I'd argue that Apple had the upper hand, but they folded super early. They abandoned OpenCL, which was the most promising CUDA competitor with industry-wide buy in from dozens of companies. Then they transitioned to an ecosystem-first mindset prevented Apple from cooperating to take down Nvidia, and their locked-down software stopped the industry's first high-speed ARM servers from reaching their audience. Nvidia capitalized on both opportunities to the tune of trillions in valuation.

Without Khronos involved, I don't think that Apple has the buy-in to create a real industry-scale CUDA alternative. At this point, it might just be most profitable to support CUDA in macOS and give the people what they want.

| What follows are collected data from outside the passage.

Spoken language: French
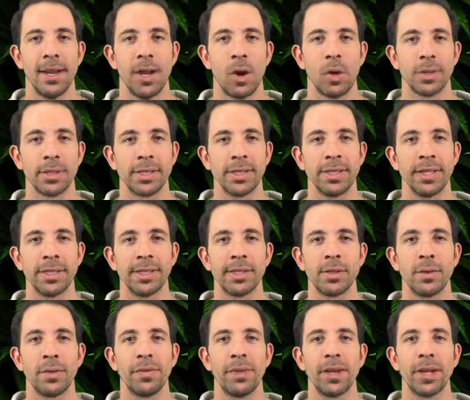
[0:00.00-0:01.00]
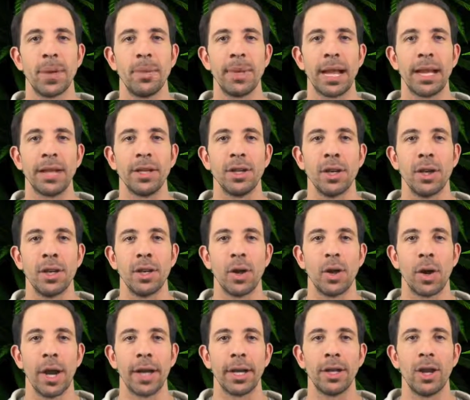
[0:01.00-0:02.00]
On sait que si on fait comme l'alcool,
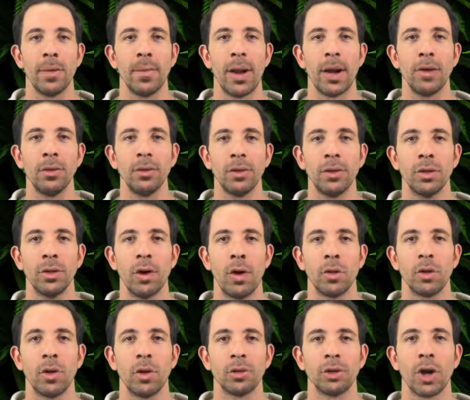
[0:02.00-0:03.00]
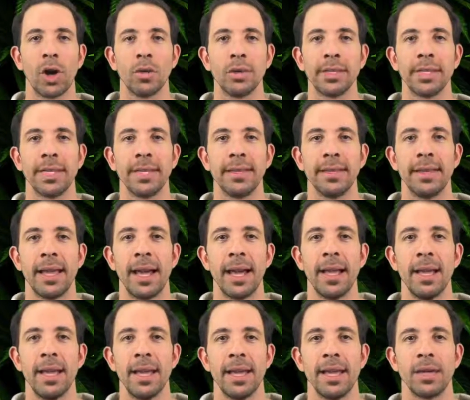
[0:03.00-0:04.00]
on réglemente, on contrôle ce qui est dedans
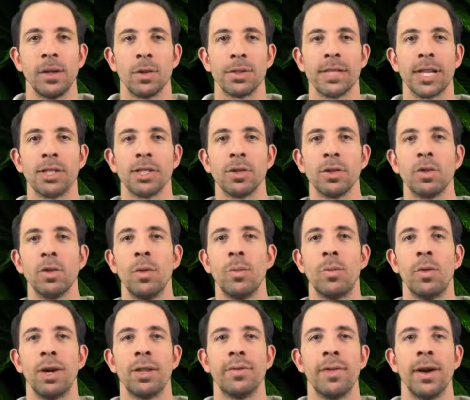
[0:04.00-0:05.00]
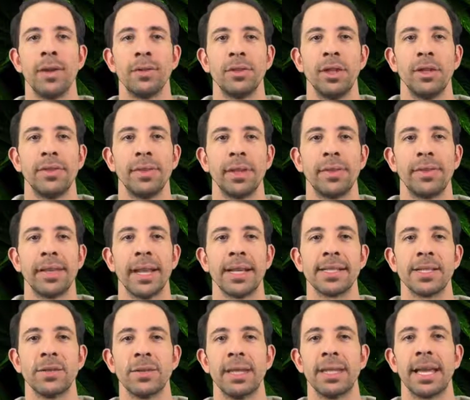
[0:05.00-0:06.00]
et qu'on s'assure qu'au point de vente, il y a une
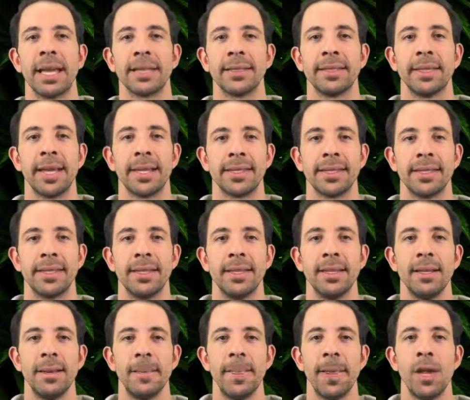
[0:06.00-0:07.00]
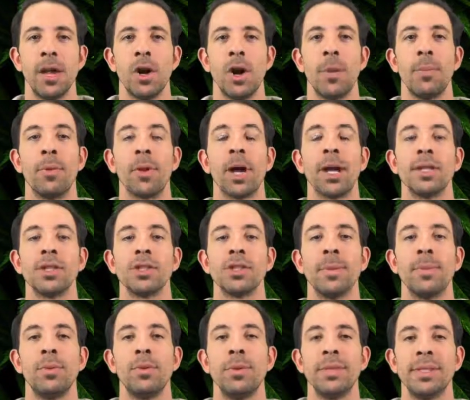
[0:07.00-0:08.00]
vérification des cartes d'identité, on peut rendre ça
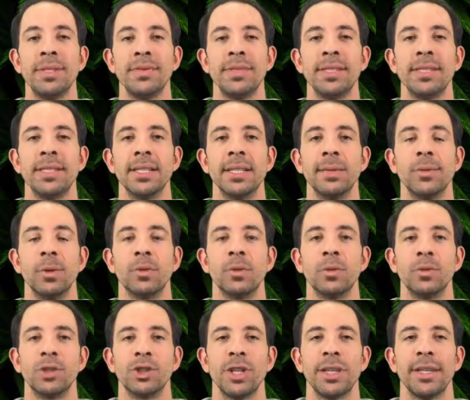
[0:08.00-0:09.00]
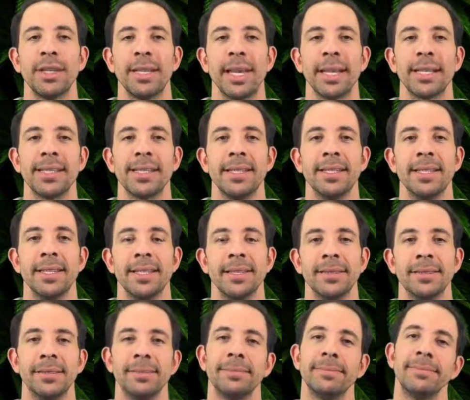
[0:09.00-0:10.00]
plus difficile pour nos jeunes d'y accéder.
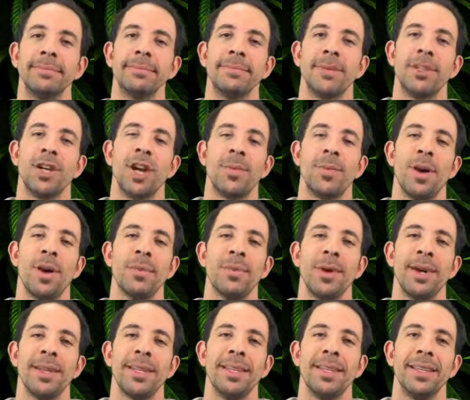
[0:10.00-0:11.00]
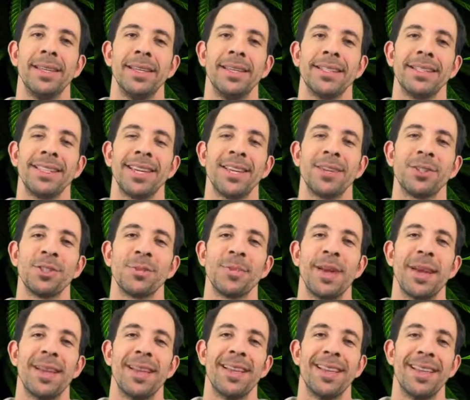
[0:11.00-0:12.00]
Come on, buddy. Sérieusement?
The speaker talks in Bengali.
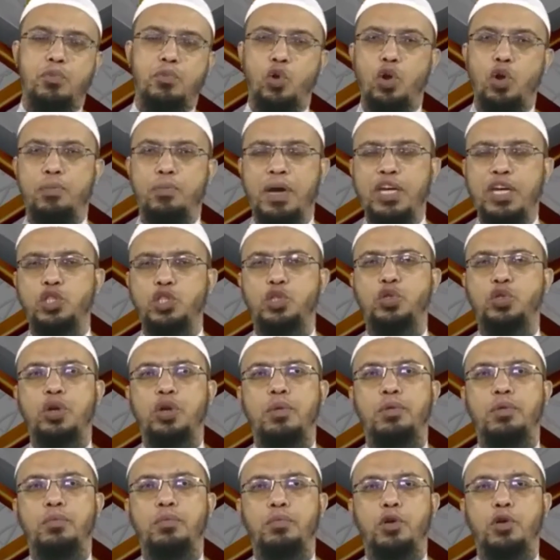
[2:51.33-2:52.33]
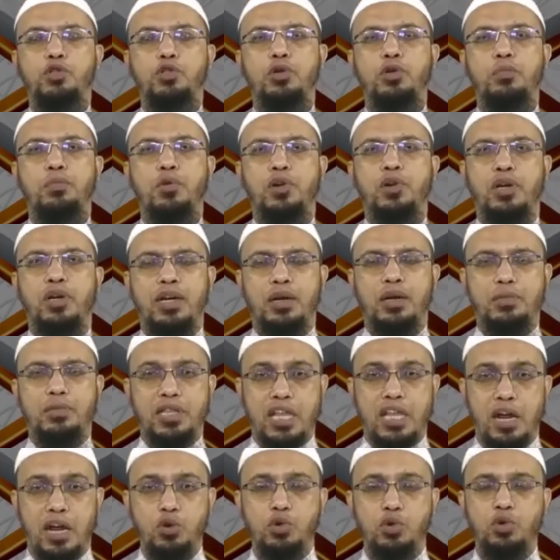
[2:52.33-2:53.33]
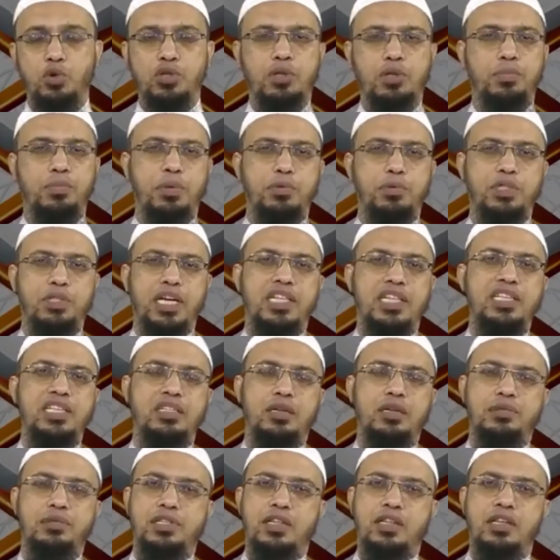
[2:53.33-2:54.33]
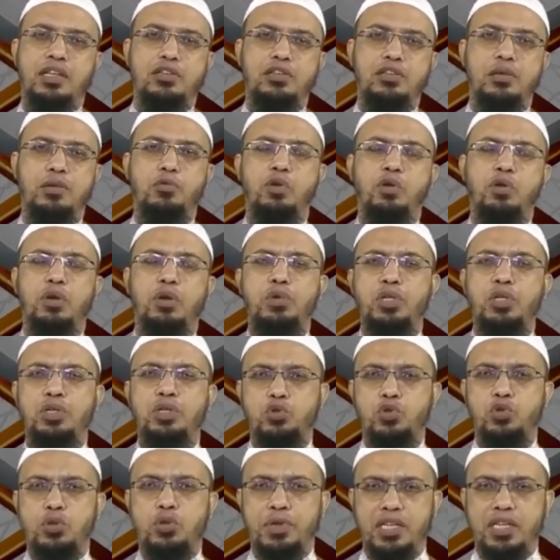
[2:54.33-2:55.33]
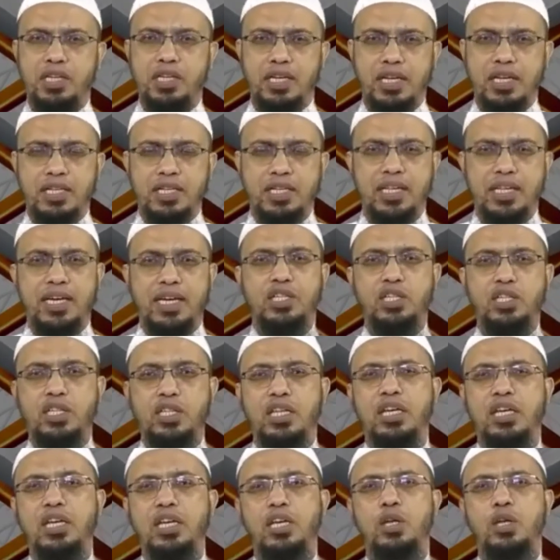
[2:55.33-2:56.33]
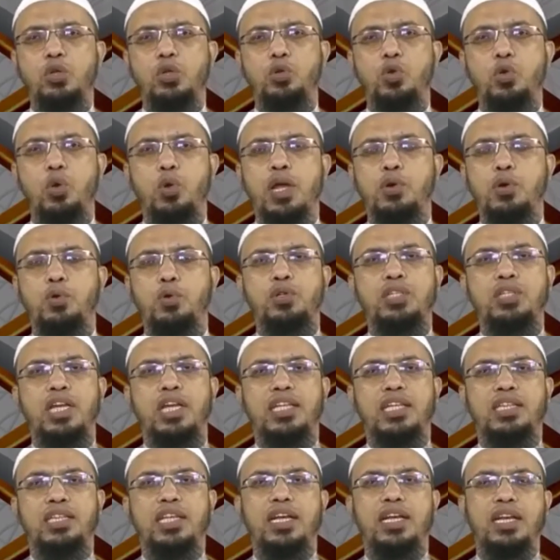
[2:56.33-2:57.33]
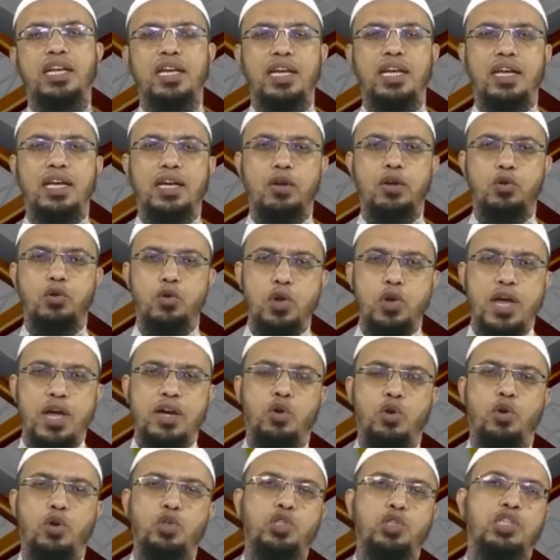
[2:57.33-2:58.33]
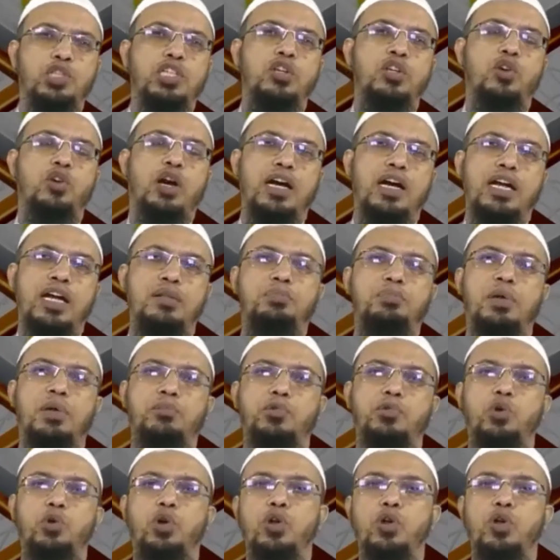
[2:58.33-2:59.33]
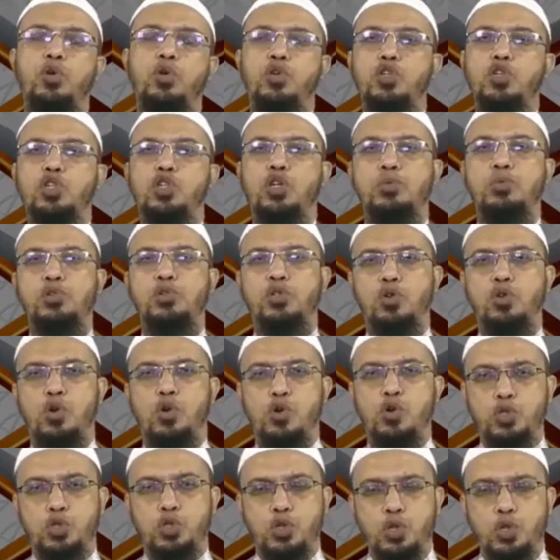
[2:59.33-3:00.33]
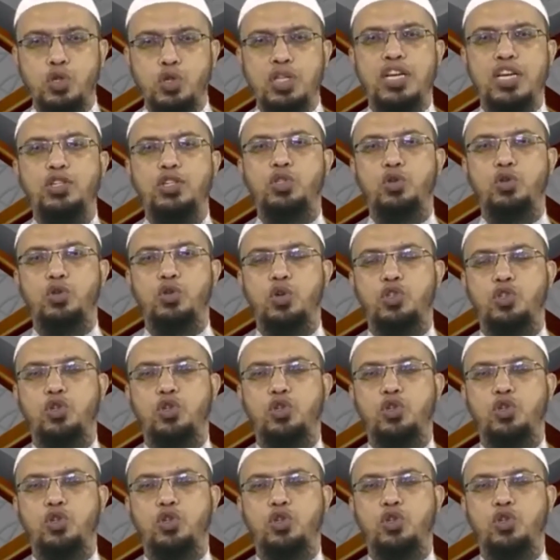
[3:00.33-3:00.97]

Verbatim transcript: মূল ভাষ্য এবং বক্তব্যটাকে আমরা ধারণ করতে পারবো যে হাদিস নবী সাল্লাহ সাল্লাম গোটা বিশ্বের মুসলমানদেরকে একটি দেহের সাথে তুলনা করেছেন এক দেহের কোনো এক অংশে আঘাতপ্রাপ্ত হলে অন্য সমস্ত অংশ তার জন্য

bityard an hour ago | parent | prev | next [-]

I don't believe Anthropic and OpenAI are any more fearful of local AI than Google or Microsoft are of people hosting their own email.

Local AI capabilities are growing at a rapid pace, but so is hosted AI. While you can do a surprising amount of useful work with a model occupying a few to a few hundred gigs of VRAM, the hosted models are going to be way ahead for a long time.

grahamburger an hour ago | parent | prev | next [-]

You can do a lot with existing devices in a medium to decent gaming PC (or probably phone/laptop, I haven't tried.) I think HN tends to skew toward only thinking of LLM as useful for coding, but they are very useful for many non-coding things, and existing local LLMs are quite capable. I imagine it won't be long before apps with LLM-based features will try to run locally first and fall back to cloud LLMs just to save token costs. Actually I'd be surprised if some apps aren't doing this already.

spamizbad an hour ago | parent | prev | next [-]

Might be aimed at people who spec out the $5100 Macbook Pros with M5 Maxes and 128GB.

spullara an hour ago | parent [-]

definitely! it has the advantage that it can run CUDA kernels but on the other hand it has lower memory bandwidth and probably loses a token/s fight for many LLMs.

3 hours ago | parent | prev | next [-]
[deleted]
mschuster91 41 minutes ago | parent | prev [-]

> In that case, this goes against Anthropic and OpenAI's business models. Which is a double whammy after Jensen Huang's recent comment about how agentic coding will only increase demand for software engineers, not reduce it.

The writing is on the wall, neither Anthropic nor OpenAI are anywhere near close to sustainability and if one or, worse, both fail the entire demand bubble for NVDA crashes.

It's smart to set up alternative destination markets while they can do so in peace.